In an emergency, all that’s necessary to release the restraint system is to unbuckle the seatbelt and lift the CARES unit over the child’s head. It looked to us to take about five seconds. We’ve used a number of car seats that took longer.
Priced at $74.95 and sold through Kids Fly Safe (www.kidsflysafe.com), CARES is designed for children from two to four years old with a weight range of 22 to 44 pounds and who are less than 40 inches tall. It may only be used in forward-facing aircraft seats.
We were very impressed to see that AmSafe also developed versions of CARES it refers to as “Special CARES” for special needs children from 41 to 56 inches tall as well as children and adults more than five feet tall. Using one of the Special CARES systems requires an exemption letter from the FAA; however, the Kids Fly Safe website explains how to apply for and get an exemption and provides a template for the application.
The entire CARES unit weighs a pound and folds into a small carrying case—lower photo. It is NOT to be used in automobiles—it does not replace the car seat in a car, but it does allow the car seat to be stowed in the luggage compartment of a general aviation airplane or checked as baggage on an airliner.

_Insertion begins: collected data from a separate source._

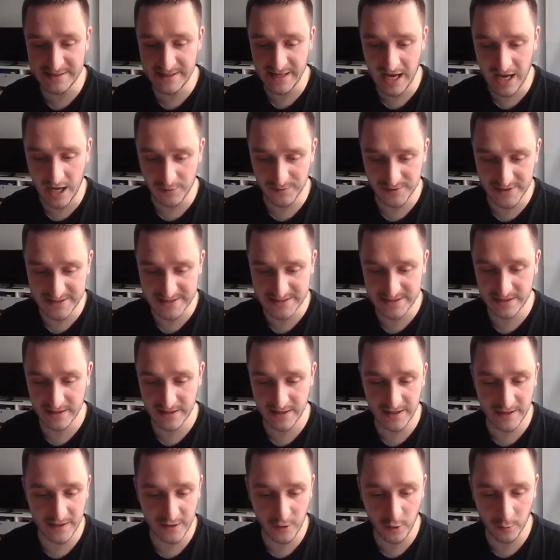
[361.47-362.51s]
in how that's
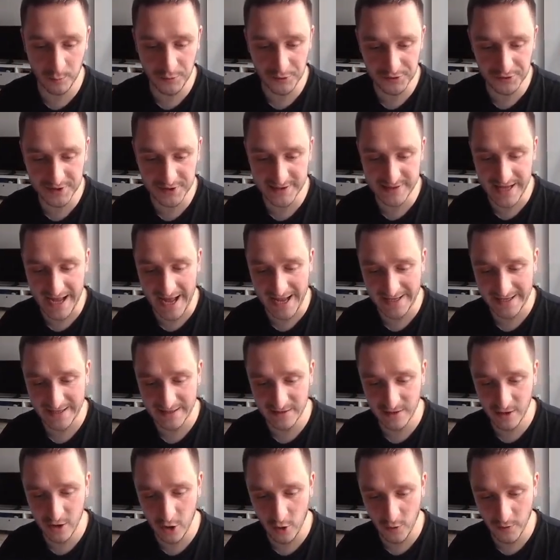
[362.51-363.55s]
computed, I
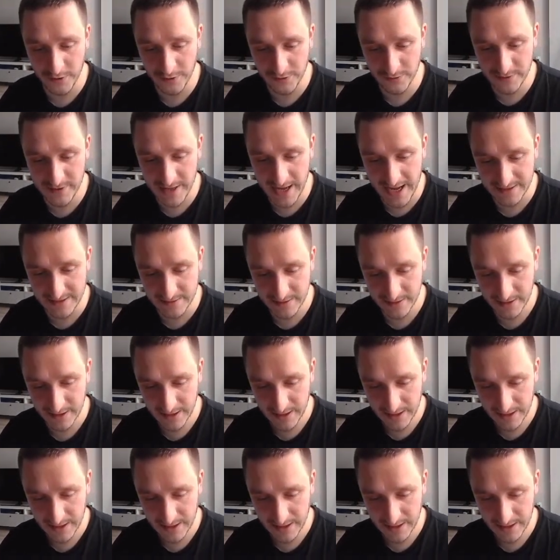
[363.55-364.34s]
can go into that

Having installed car seats into the back seats of a number of general aviation airplanes and experienced the gyrations required—and sometimes being unable to get one secured without a second person helping out—we think CARES may simplify life for general aviation pilots flying with kids.
Taking kids in general aviation airplanes requires some planning and effort to keep them safe and happy. We think AmSafe’s CARES system just made things a little easier for pilots who want to do so. For more information on flying with babies and kids, see our sister publication AVweb (www.avweb.com) and search on flying with babies and kids.
Conclusion
We’re strong supporters of retrofitting AmSafe’s advanced-technology occupant restraint systems to reduce the risk of injury in a general aviation aircraft crash. We especially like the magnitude increase in occupant protection airbag seatbelts provide for seats that only have a seatbelt—no shoulder harness. We’re watching to see whether they will eventually be made available for older airplanes in which it’s not possible to retrofit shoulder harnesses.